(Stored data)
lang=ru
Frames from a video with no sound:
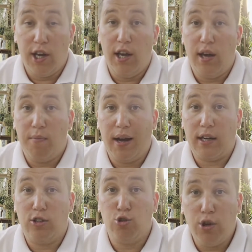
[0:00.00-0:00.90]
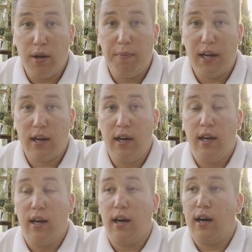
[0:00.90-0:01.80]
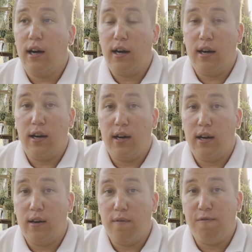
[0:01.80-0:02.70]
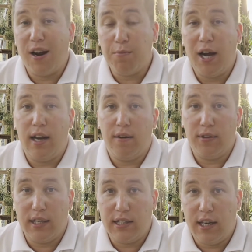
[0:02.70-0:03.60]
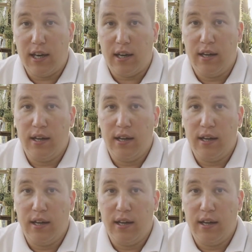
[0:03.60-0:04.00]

И Марк Цукерберг, а, формально владея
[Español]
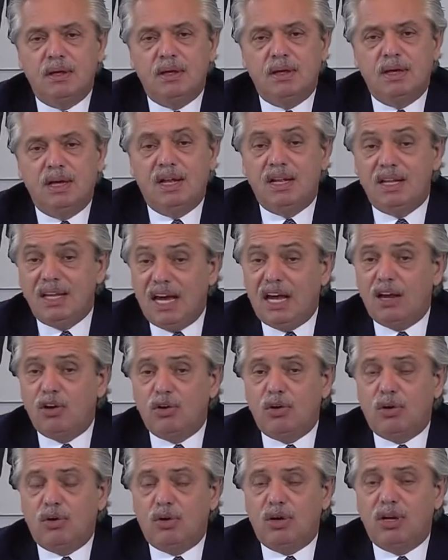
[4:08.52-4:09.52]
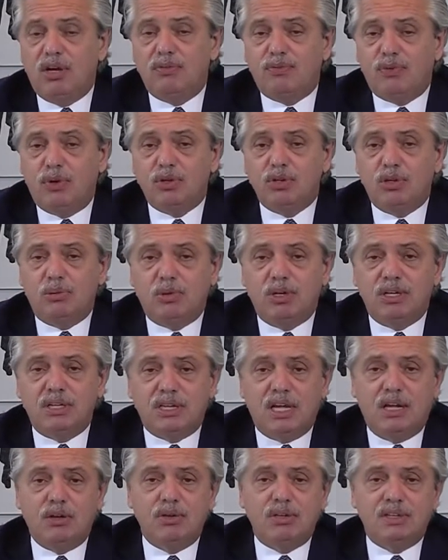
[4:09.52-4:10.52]
El diálogo con el Fondo
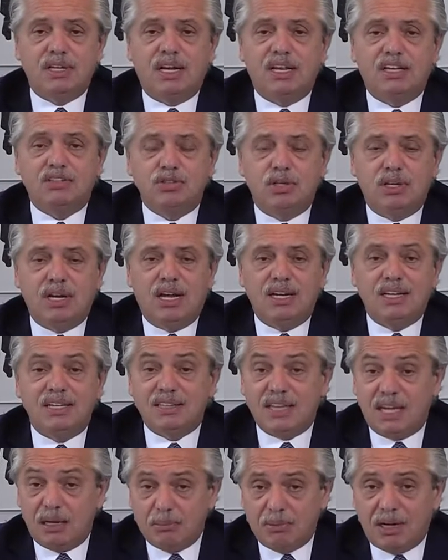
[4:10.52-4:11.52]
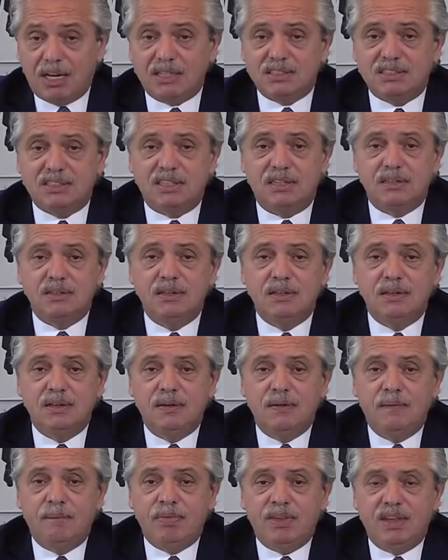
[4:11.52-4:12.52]
Monetario Internacional está en marcha
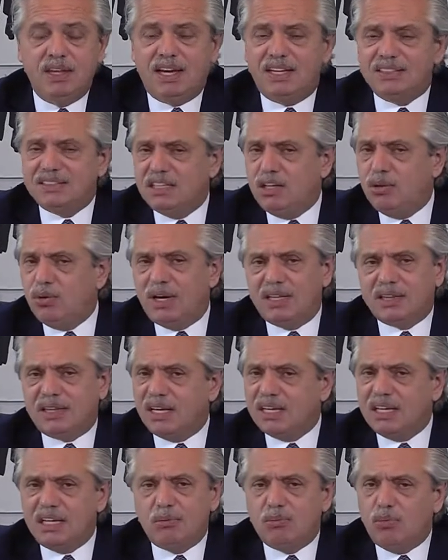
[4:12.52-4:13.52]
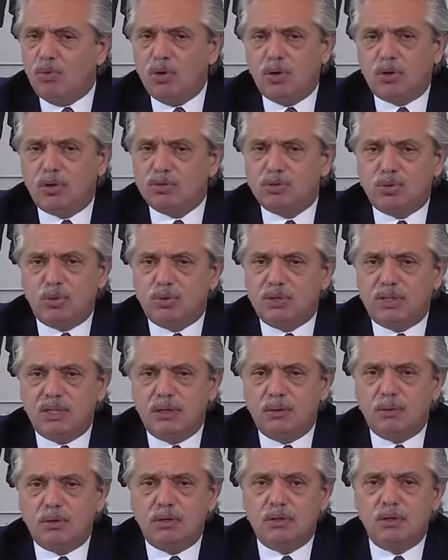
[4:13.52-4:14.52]
y ha sido hasta aquí muy
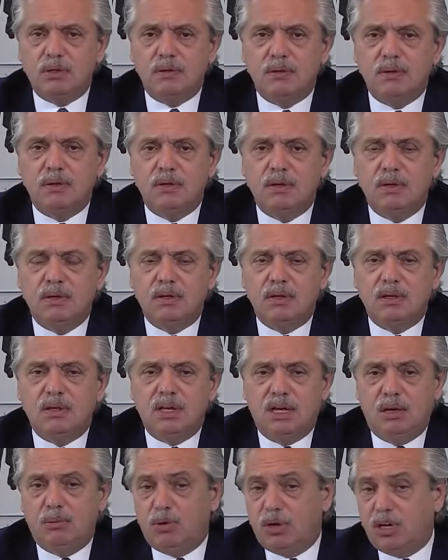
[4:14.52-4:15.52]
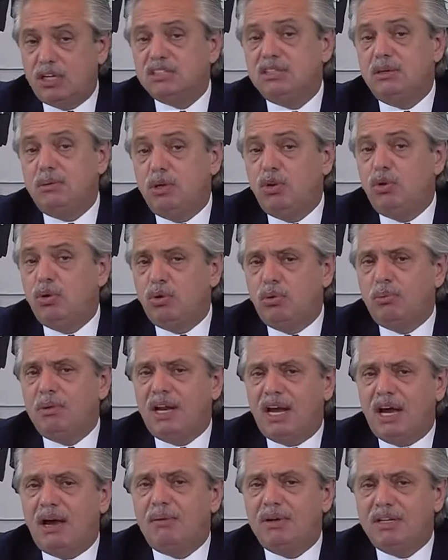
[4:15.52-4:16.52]
constructivo. Hemos recibido
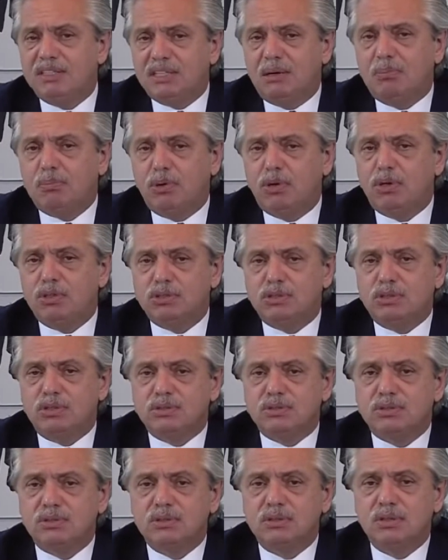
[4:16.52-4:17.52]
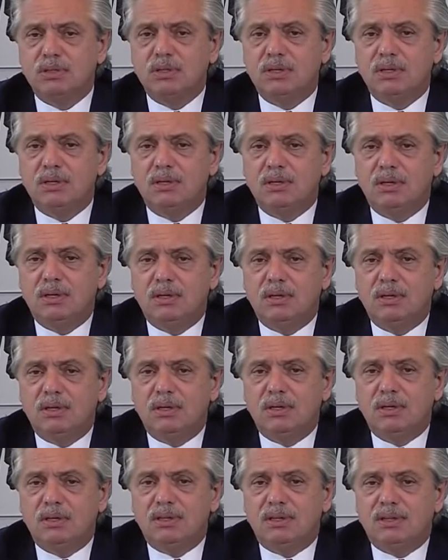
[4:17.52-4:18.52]
innumerables apoyos
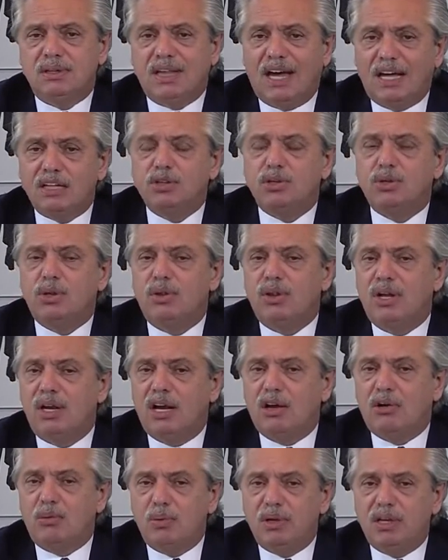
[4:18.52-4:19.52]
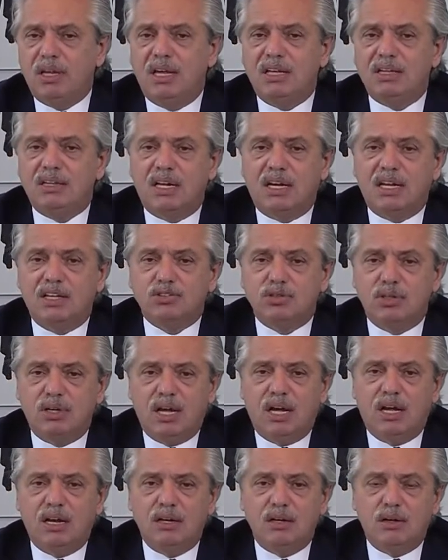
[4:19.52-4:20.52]
tanto de la comunidad
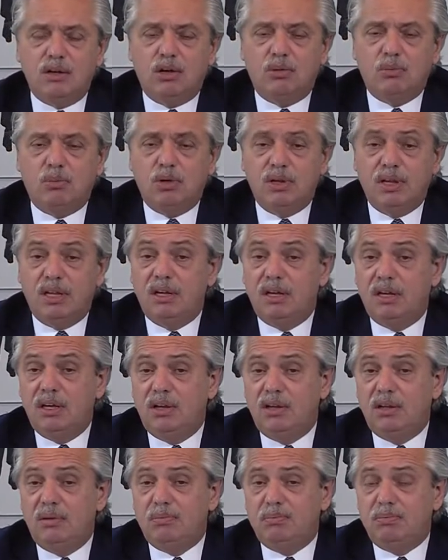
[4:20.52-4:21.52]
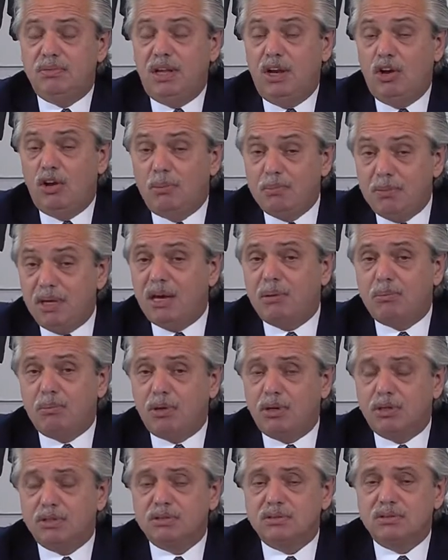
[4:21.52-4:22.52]
internacional como de, los
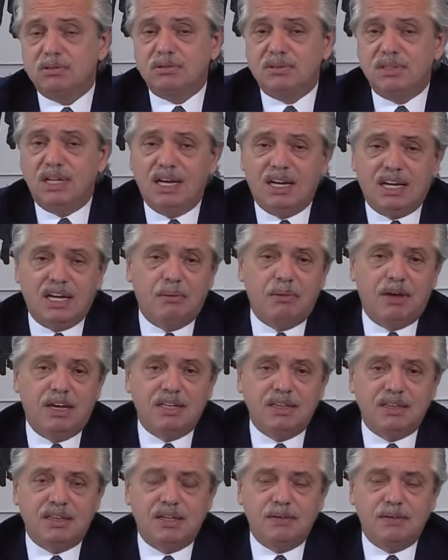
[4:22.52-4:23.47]
miembros del G20.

Problem requirements: Among the records above, locate the line containing "[0:02.70-0:03.60]" and the line containing "[4:12.52-4:13.52]", then transcribe exactly the lines starting at the first and ending at the second, with no pictures.

Response to this exercise:
[0:02.70-0:03.60]
[0:03.60-0:04.00]

И Марк Цукерберг, а, формально владея
[Español]
[4:08.52-4:09.52]
[4:09.52-4:10.52]
El diálogo con el Fondo
[4:10.52-4:11.52]
[4:11.52-4:12.52]
Monetario Internacional está en marcha
[4:12.52-4:13.52]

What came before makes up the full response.